Dataset entries
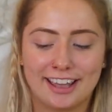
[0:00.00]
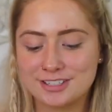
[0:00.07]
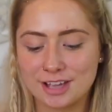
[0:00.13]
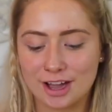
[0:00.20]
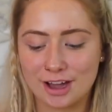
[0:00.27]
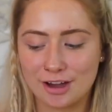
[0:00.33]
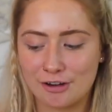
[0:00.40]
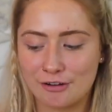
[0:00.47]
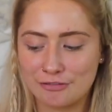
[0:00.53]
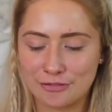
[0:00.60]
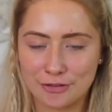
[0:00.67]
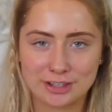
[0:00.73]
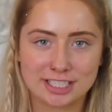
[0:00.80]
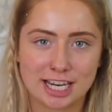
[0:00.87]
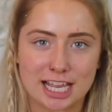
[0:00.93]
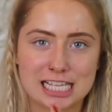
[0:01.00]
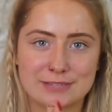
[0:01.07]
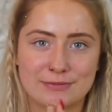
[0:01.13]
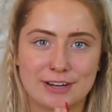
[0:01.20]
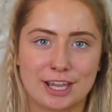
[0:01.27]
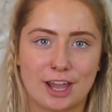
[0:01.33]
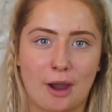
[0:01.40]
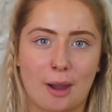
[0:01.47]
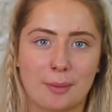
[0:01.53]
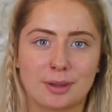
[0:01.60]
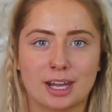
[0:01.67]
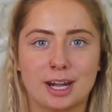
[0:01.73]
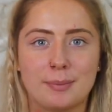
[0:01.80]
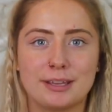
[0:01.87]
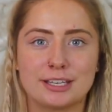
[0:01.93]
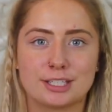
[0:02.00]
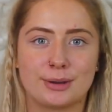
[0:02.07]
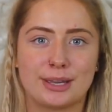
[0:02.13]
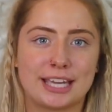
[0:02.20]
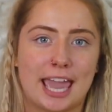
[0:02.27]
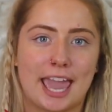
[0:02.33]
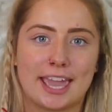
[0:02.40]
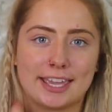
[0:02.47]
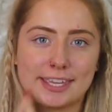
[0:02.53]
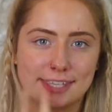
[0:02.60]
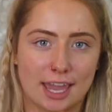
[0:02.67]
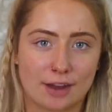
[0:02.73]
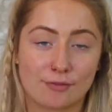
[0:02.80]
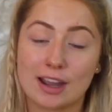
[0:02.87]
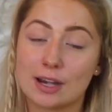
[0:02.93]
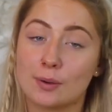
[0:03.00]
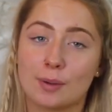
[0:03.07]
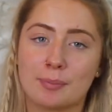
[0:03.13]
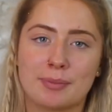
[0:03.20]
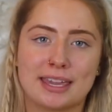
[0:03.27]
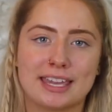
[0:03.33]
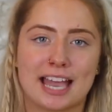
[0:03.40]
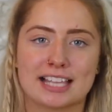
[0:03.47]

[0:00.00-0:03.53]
So for today's video, I'm gonna be doing a get ready with me,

- _TASK ITEM_
After dropping every picture, transcribe each entry exactly.

- _EXPECTED OUTPUT_
[0:00.00]
[0:00.07]
[0:00.13]
[0:00.20]
[0:00.27]
[0:00.33]
[0:00.40]
[0:00.47]
[0:00.53]
[0:00.60]
[0:00.67]
[0:00.73]
[0:00.80]
[0:00.87]
[0:00.93]
[0:01.00]
[0:01.07]
[0:01.13]
[0:01.20]
[0:01.27]
[0:01.33]
[0:01.40]
[0:01.47]
[0:01.53]
[0:01.60]
[0:01.67]
[0:01.73]
[0:01.80]
[0:01.87]
[0:01.93]
[0:02.00]
[0:02.07]
[0:02.13]
[0:02.20]
[0:02.27]
[0:02.33]
[0:02.40]
[0:02.47]
[0:02.53]
[0:02.60]
[0:02.67]
[0:02.73]
[0:02.80]
[0:02.87]
[0:02.93]
[0:03.00]
[0:03.07]
[0:03.13]
[0:03.20]
[0:03.27]
[0:03.33]
[0:03.40]
[0:03.47]

[0:00.00-0:03.53]
So for today's video, I'm gonna be doing a get ready with me,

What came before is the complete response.